Le nom qu'il ne dit pas

2025-06-15 22:47:21

Chapitre 3 : Le nom qu’il ne dit pas

Isis, Leïla

Le matin est gris. Encore.

Mais cette fois, je me force à ouvrir les volets. La lumière du jour, même blafarde, est un rempart contre l’ombre qui me suit depuis deux nuits. J’ai mal dormi. Ou peut-être que je n’ai pas dormi du tout. J’ai attendu. Qu’il revienne. Qu’il frappe. Qu’il murmure encore mon nom.

Mais rien. Le silence.

Et ce silence, c’est pire.

Parce qu’il ressemble à l’attente.

Parce qu’il donne l’illusion que tout est normal, alors que rien ne l’est plus.

Je descends dans la cuisine, un café brûlant entre les mains. Mes doigts s’accrochent à la tasse comme si elle pouvait me retenir en ce monde. J’ai les yeux rougis. Les gestes trop mécaniques. Et surtout, cette boule dans la gorge qui m’empêche d’avaler. Je n’arrive même pas à goûter le café. Il est amer. Comme tout.

Je ne veux pas y penser.

Mais je ne fais que ça.

Il est là. Partout.

Dans mes pensées.

Dans ma peau.

Dans ce battement d’air qui fait frémir le rideau.
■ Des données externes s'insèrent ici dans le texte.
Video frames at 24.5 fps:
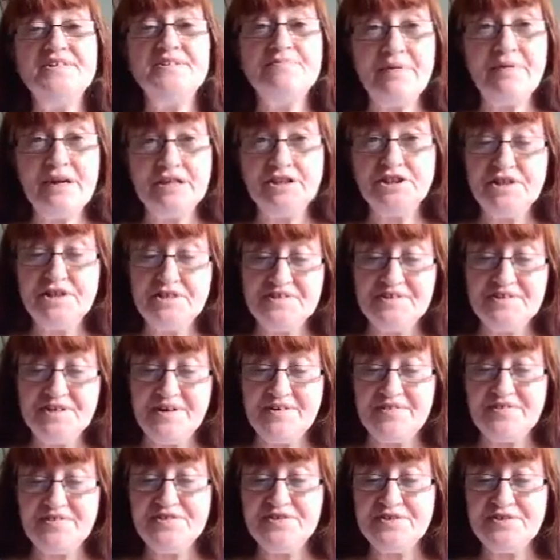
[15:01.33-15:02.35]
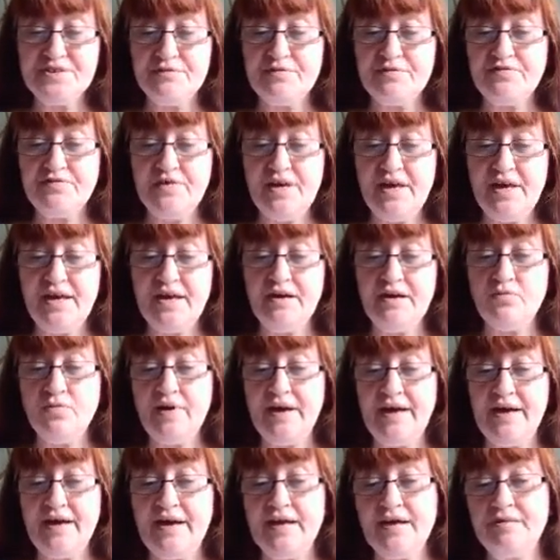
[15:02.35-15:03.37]
especially so at this time of year,
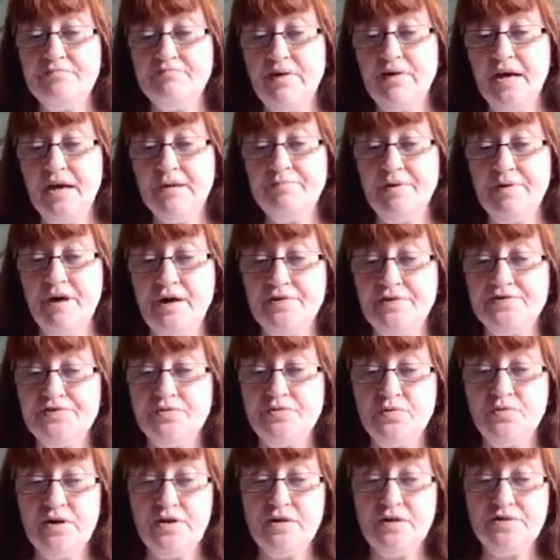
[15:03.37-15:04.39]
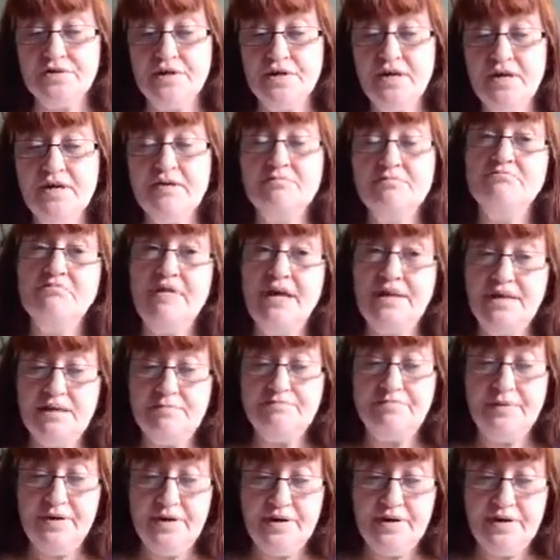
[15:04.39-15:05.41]
where in my part of the world
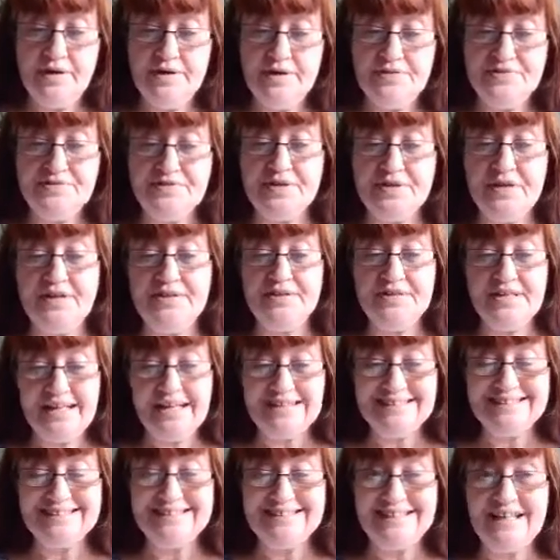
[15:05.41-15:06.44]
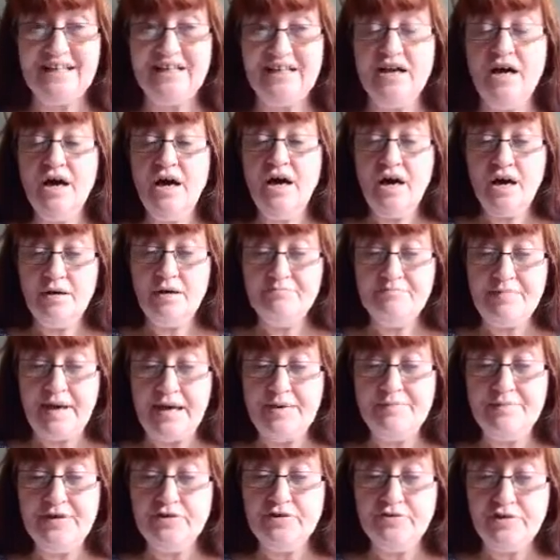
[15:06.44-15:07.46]
many birds are nesting and
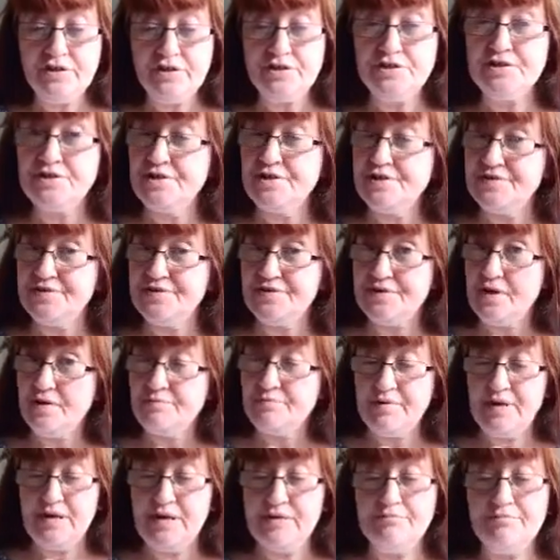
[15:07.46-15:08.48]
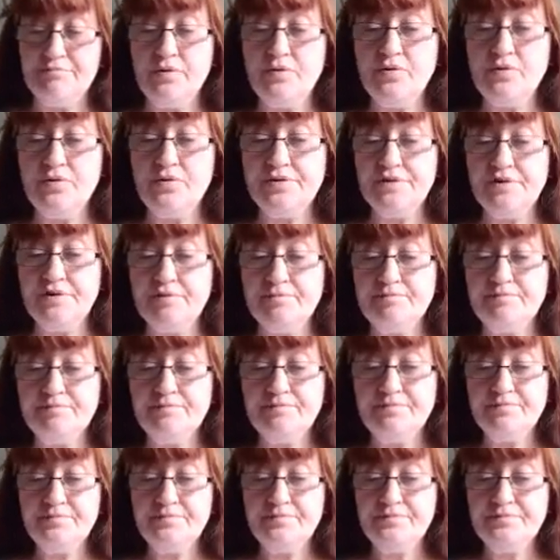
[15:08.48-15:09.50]
baby creatures are being born.
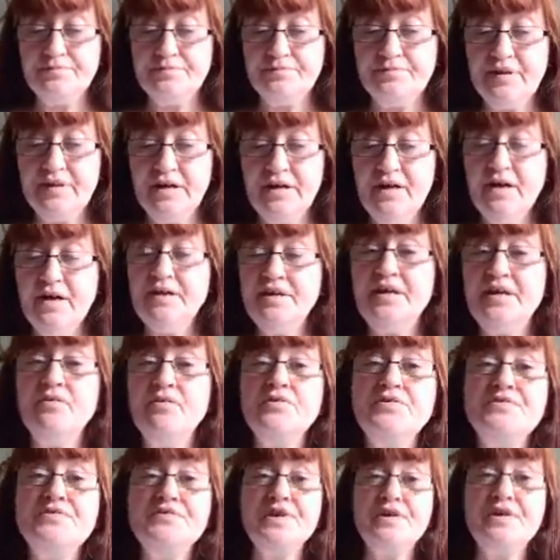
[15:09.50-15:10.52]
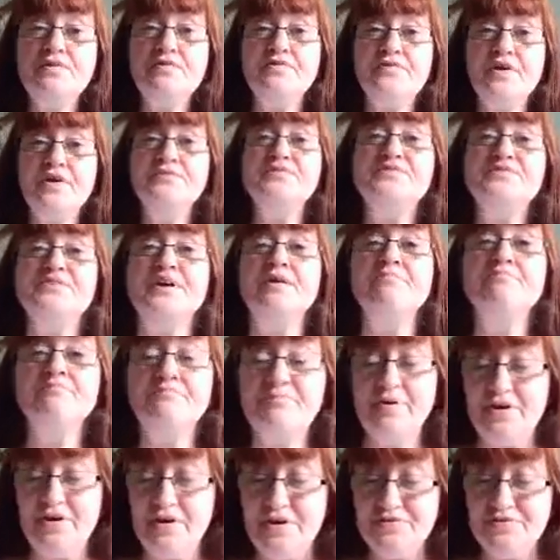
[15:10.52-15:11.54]
Now, also, though
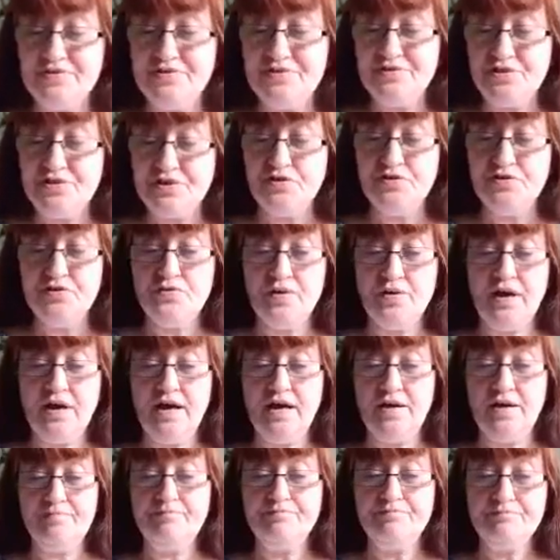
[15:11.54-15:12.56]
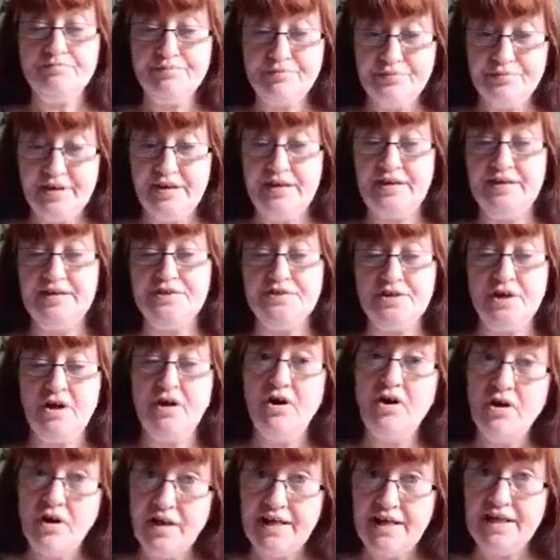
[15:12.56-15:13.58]
some birds do breed
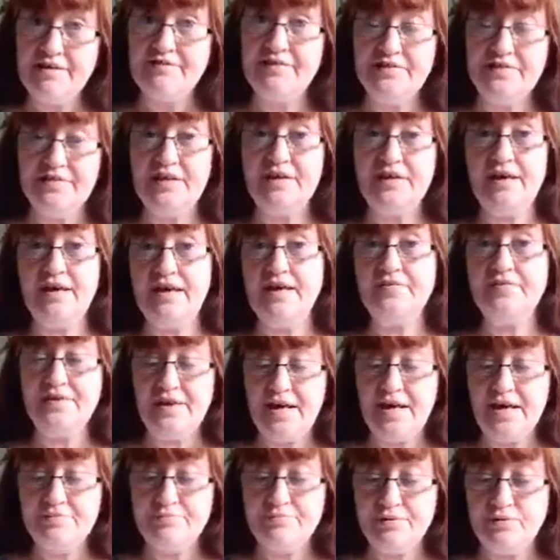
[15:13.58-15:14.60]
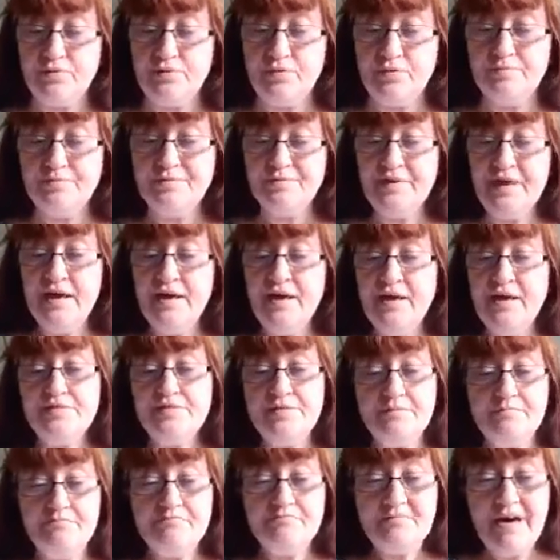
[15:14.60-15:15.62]
earlier in the year than April,
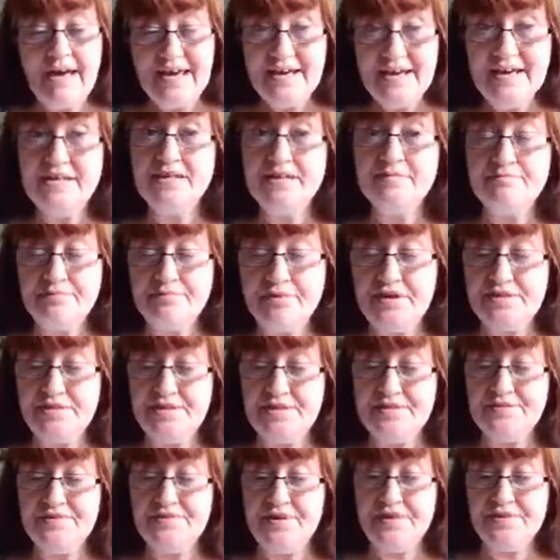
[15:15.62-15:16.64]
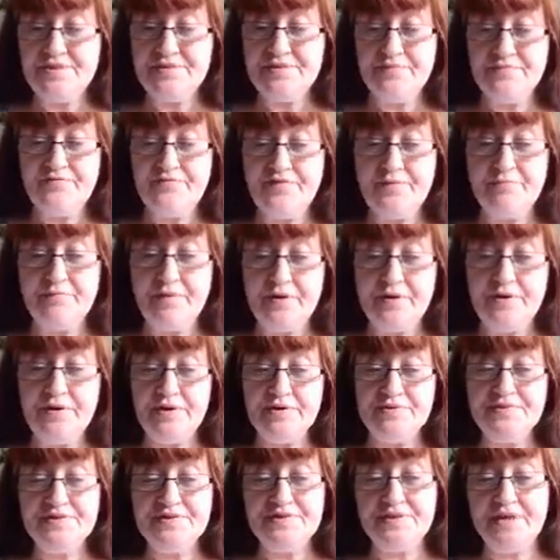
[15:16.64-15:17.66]
the main breeding season for
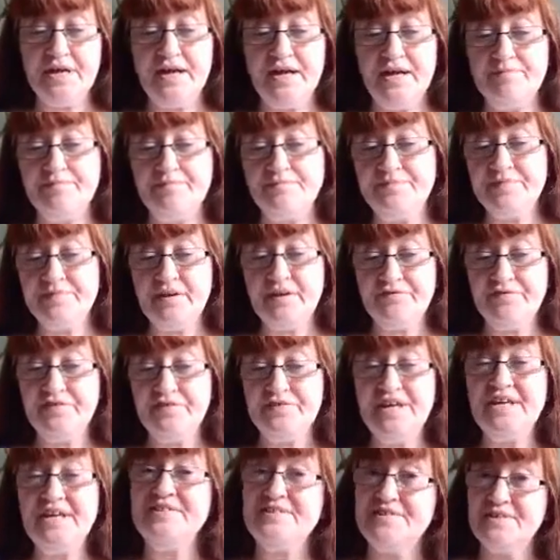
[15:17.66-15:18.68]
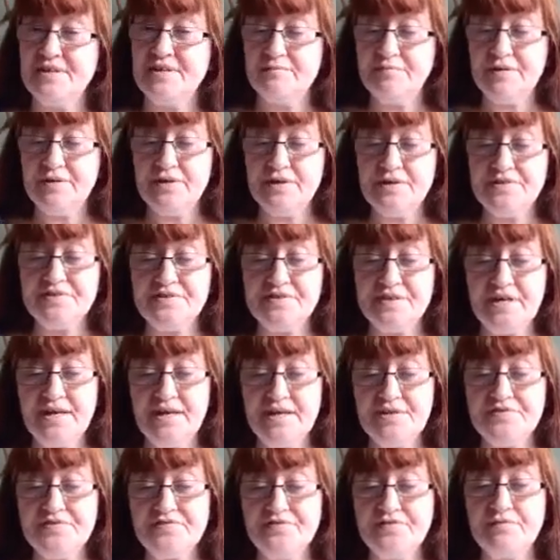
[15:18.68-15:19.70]
birds, for nesting birds,
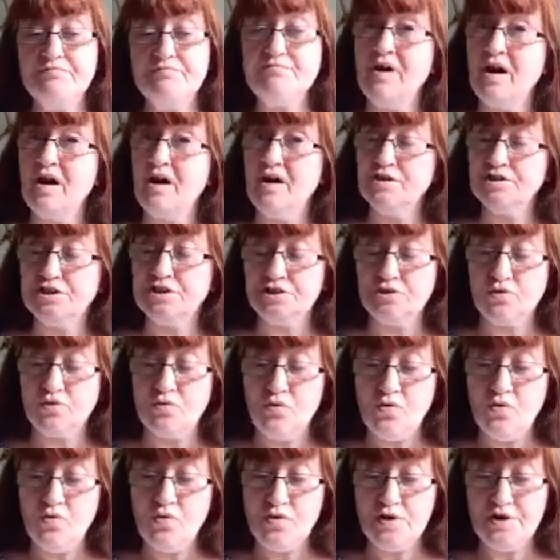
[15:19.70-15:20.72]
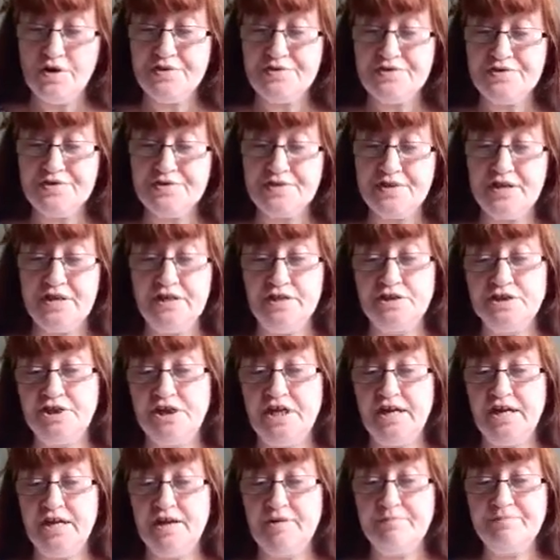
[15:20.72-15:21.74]
is from March to August
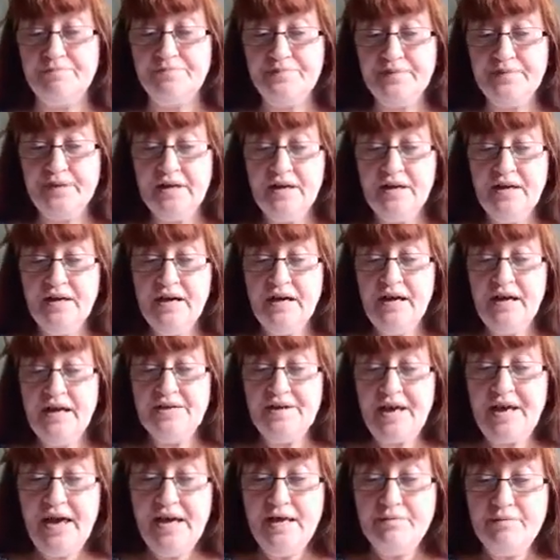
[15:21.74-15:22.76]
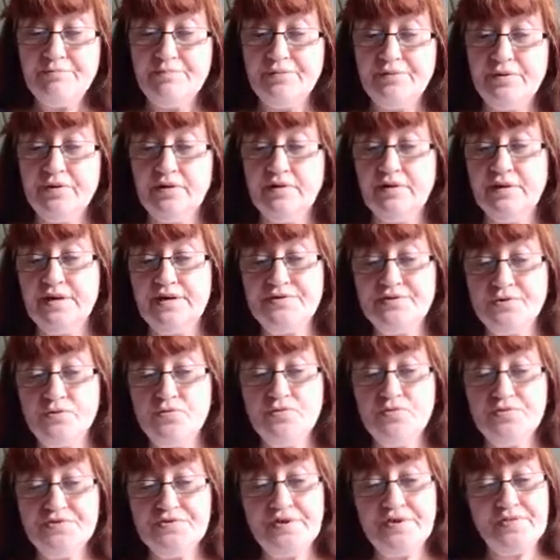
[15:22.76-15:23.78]
each year. And April is
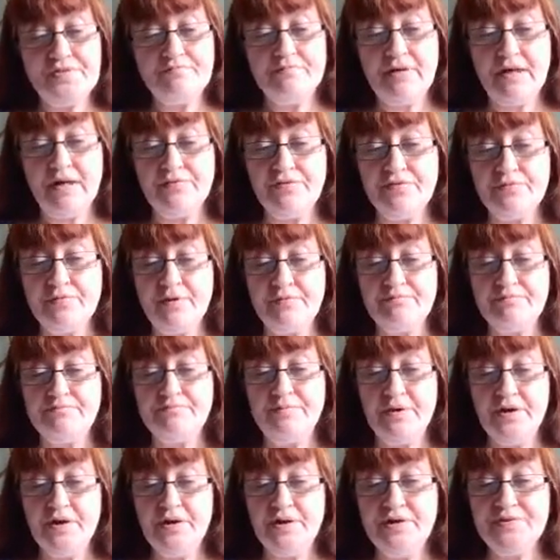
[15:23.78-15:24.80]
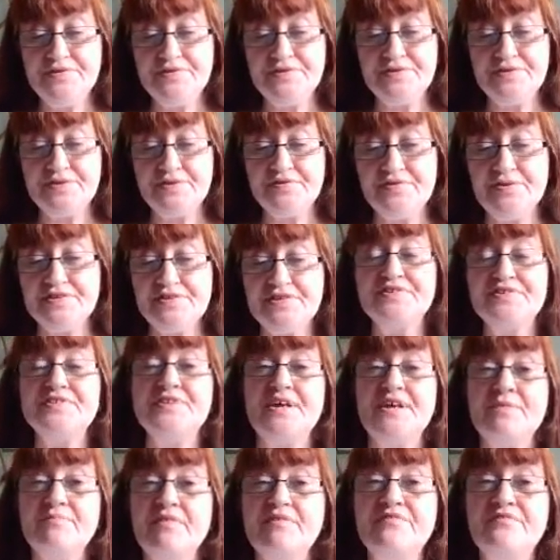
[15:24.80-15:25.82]
also the month when birds that are
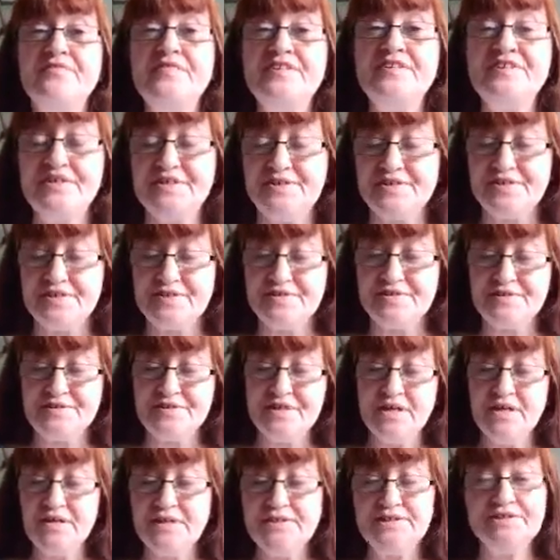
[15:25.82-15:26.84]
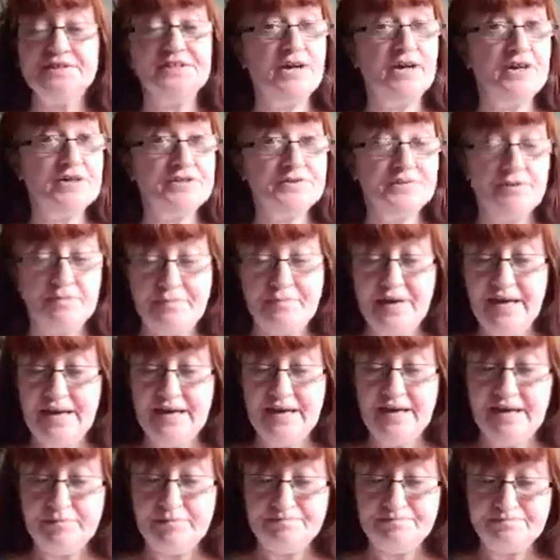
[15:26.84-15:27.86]
summer visitors start to
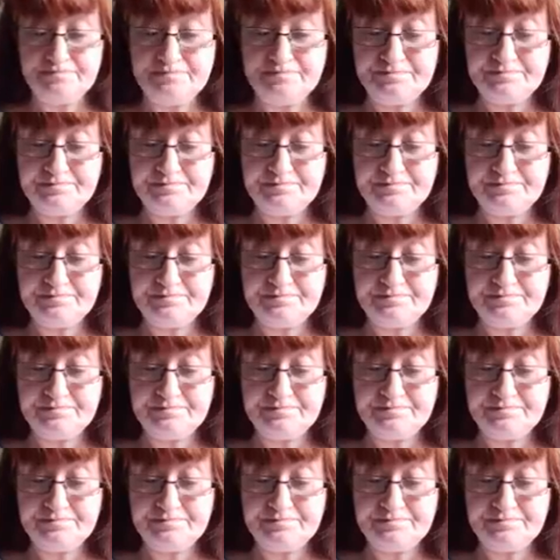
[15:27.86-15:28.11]
appear.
Alors j’envoie un message.

Viens. J’ai besoin de te parler. Urgent.

Leïla répond en moins d’une minute.

J’arrive. 20 minutes. Tu tiens ?

Non.

Mais je réponds quand même :

Oui.

Quand elle arrive, elle frappe à peine. Elle entre comme si elle sentait déjà l’urgence. Elle n’a même pas enlevé son manteau qu’elle me serre dans ses bras. Longtemps. Fort. Elle sent le froid, le dehors, le monde normal. Celui qui semble si loin de moi.

— Tu vas me faire peur, murmure-t-elle contre mes cheveux. Tu as une tête de film d’horreur, Isis.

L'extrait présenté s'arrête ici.